* Provided entries
****************

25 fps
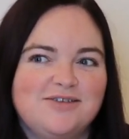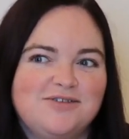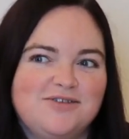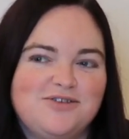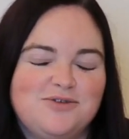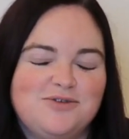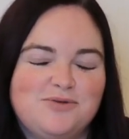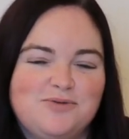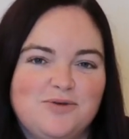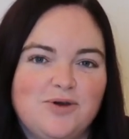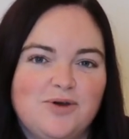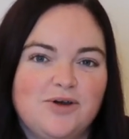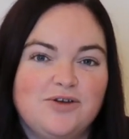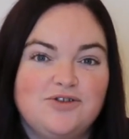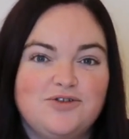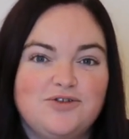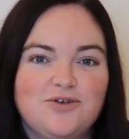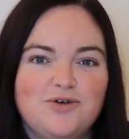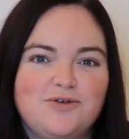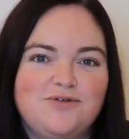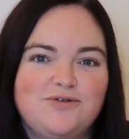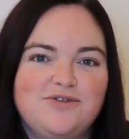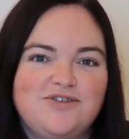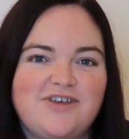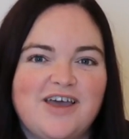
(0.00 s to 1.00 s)

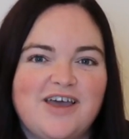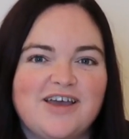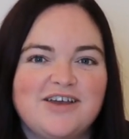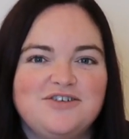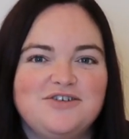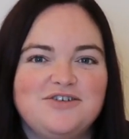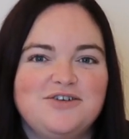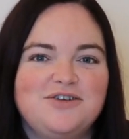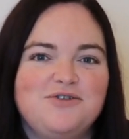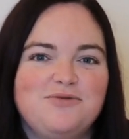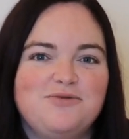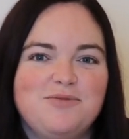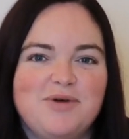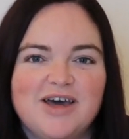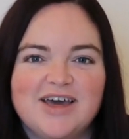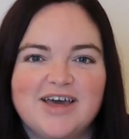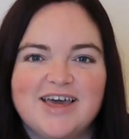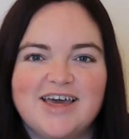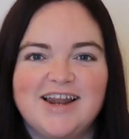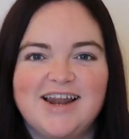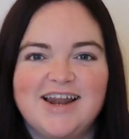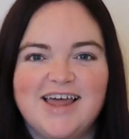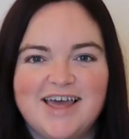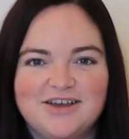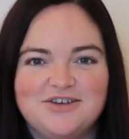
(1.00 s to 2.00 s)
sort of section of my
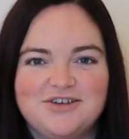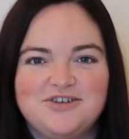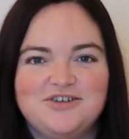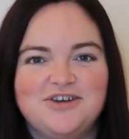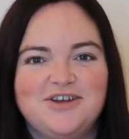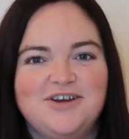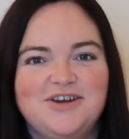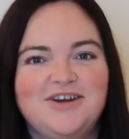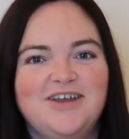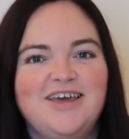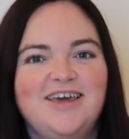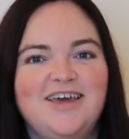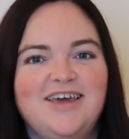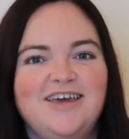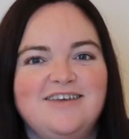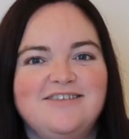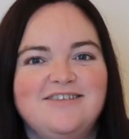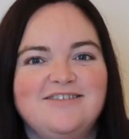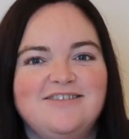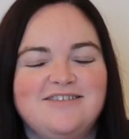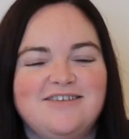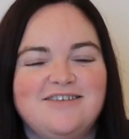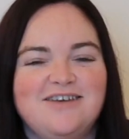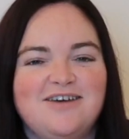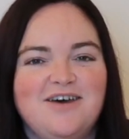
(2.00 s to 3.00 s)
collection
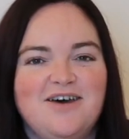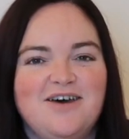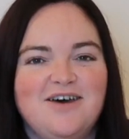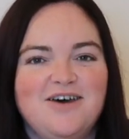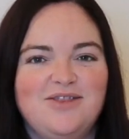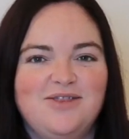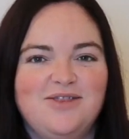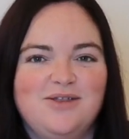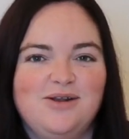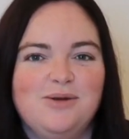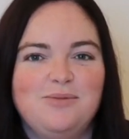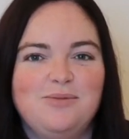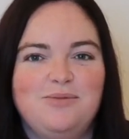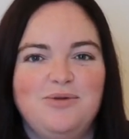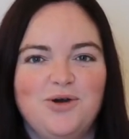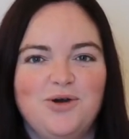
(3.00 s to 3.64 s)
is the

****************

Because the copy must hold no pictures, return only the lines that run from the line containing "(0.00 s to 1.00 s)" to the end of the data above, each exactly as it stands.

* Problem solution
(0.00 s to 1.00 s)

(1.00 s to 2.00 s)
sort of section of my
(2.00 s to 3.00 s)
collection
(3.00 s to 3.64 s)
is the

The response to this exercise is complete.